Due to conflicts being inevitable, laws are required for what reason?

Laws are required to outline how disputes will be resolved. Many people can take disputes to court, this helps to prevent future disputes as it causes people to be aware of the consequences that apply to poor behaviour.

7

What are the characteristics of an effective law?

- known to the public
- acceptable to the community
- able to be enforced
- stable
- able to be changed

8

When a law is effective, how does being 'known' help?

The law has to be known by the community in order for them to follow it. If people aren't aware of the law, they won't be able to follow it. The responsibility lies with the public and law-makers, so it can work for everybody.
Eg. Road signs

9

When a law is effective, how does being 'accepted' help?

The law needs to be accepted by the community and share their values. If this is not the case, people will not feel inclined to follow to it.
Eg. Seatbelts

10

When a law is effective, how does being 'enforceable' help?

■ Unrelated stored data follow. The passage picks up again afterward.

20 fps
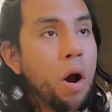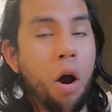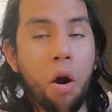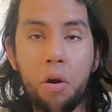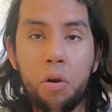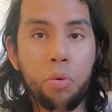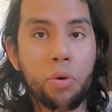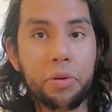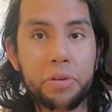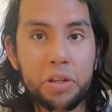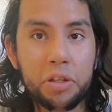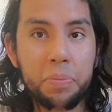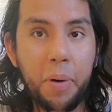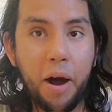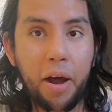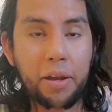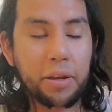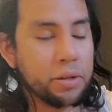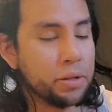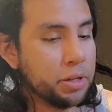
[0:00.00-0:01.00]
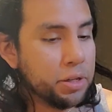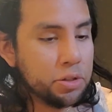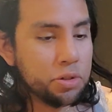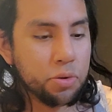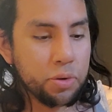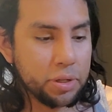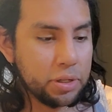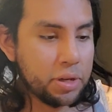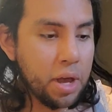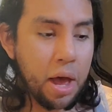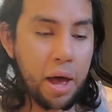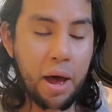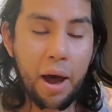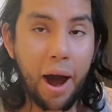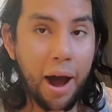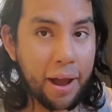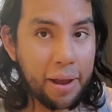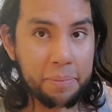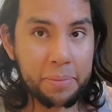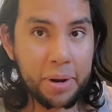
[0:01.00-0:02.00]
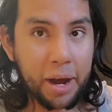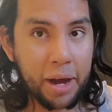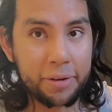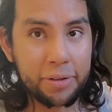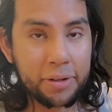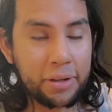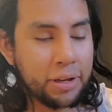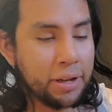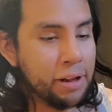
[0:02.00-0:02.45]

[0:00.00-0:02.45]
Ari Realty's buying. He's doing this. I am not.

To be an effective law, it has to be able to be enforced.
So if someone is breaking the law, they must be able to get caught and brought to justice. If these actions don't occur, people will be less likely to follow the law.
Eg. Police are able to enforce speed laws.

11

When a law is effective, how does being 'stable' help?

For it to be as effective as possible, it must be able to remain stable. If it continuously changes, people would struggle to keep up with changes and would not follow through.
Eg. Against the law to steal

12

When a law is effective, how does being 'changeable' help?

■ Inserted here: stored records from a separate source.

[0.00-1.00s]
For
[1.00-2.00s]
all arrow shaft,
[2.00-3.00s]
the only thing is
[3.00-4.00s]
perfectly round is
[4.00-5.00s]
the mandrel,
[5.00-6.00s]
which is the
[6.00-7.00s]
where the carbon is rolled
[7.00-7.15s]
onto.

As values change, the law needs to change to suit these values. This involves advancements in technology as well.
Eg. New laws needed to combat identity theft.

13

Laws can be classified according to:

*The types of actions that may have occurred and the outcome that will resolve due to a law being broken, for example;
- criminal law
- civil Law
*the source of law, for example;
- laws Made by parliament
- laws made by subordinate authorities
- Laws made b courts

14

What are laws made by parliament?

Acts of Parliament

15

What are subordinate authorities?

Bodies given the right to make laws by parliament, such as local councils

16

What are roles of laws made by courts?

The reasons for decisions reached in court when hearing a dispute which is followed in the future

17

What is criminal law?

A law that protects the community by keeping the peace. It is relate to actions in society that are unacceptable. When a criminal law is broken, the police will take the offender to court.

18

What is the main aim of criminal law?

Is to apprehend, prosecute and punish those who have broken the law and influenced others to break the law.

19

Who carries out the prosecution on a person?

Carried out by the state, on behalf of the society. They are commonly known as the prosecution, crown or state.

20

What is the accused or offendor?

The person who is being charged with the offence

21

What is a suspect?

Someone who is suspected to have committed the crime.

22

What is a charge?

When the police formally allege that somebody has committed a crime

23

What is a sentence?

The punishment handed out to the guilty offendor

24

What is conviction?

If the offender is found guilty, the court records the conviction (the guilty verdict), though in some circumstances it's decided by the court not to have a conviction, do the offender does not have a criminal record

25

What is civil law?

It protects the rights of a person, relating between two or more parties. It can be between individuals or groups (like a company). In civil cases, the persons rights have been undermined and so they sue the other person for the damage and order the defendant to rectify (correct mistake) situation or pay compensation.

26

What is the main aim of civil law?

To return the persons rights that have been infringed to their original position.

27

What is the plantiff?

The person who brings case to court

28

What is the defendant?

The person defending the case

29

What is sue?

Make application in court in a civil matter. And begin civil proceedings against another person

30

Why is it necessary to have laws?

Laws are essential as they provide a form of social order, by having a set of rules to govern family, social, political and economical life.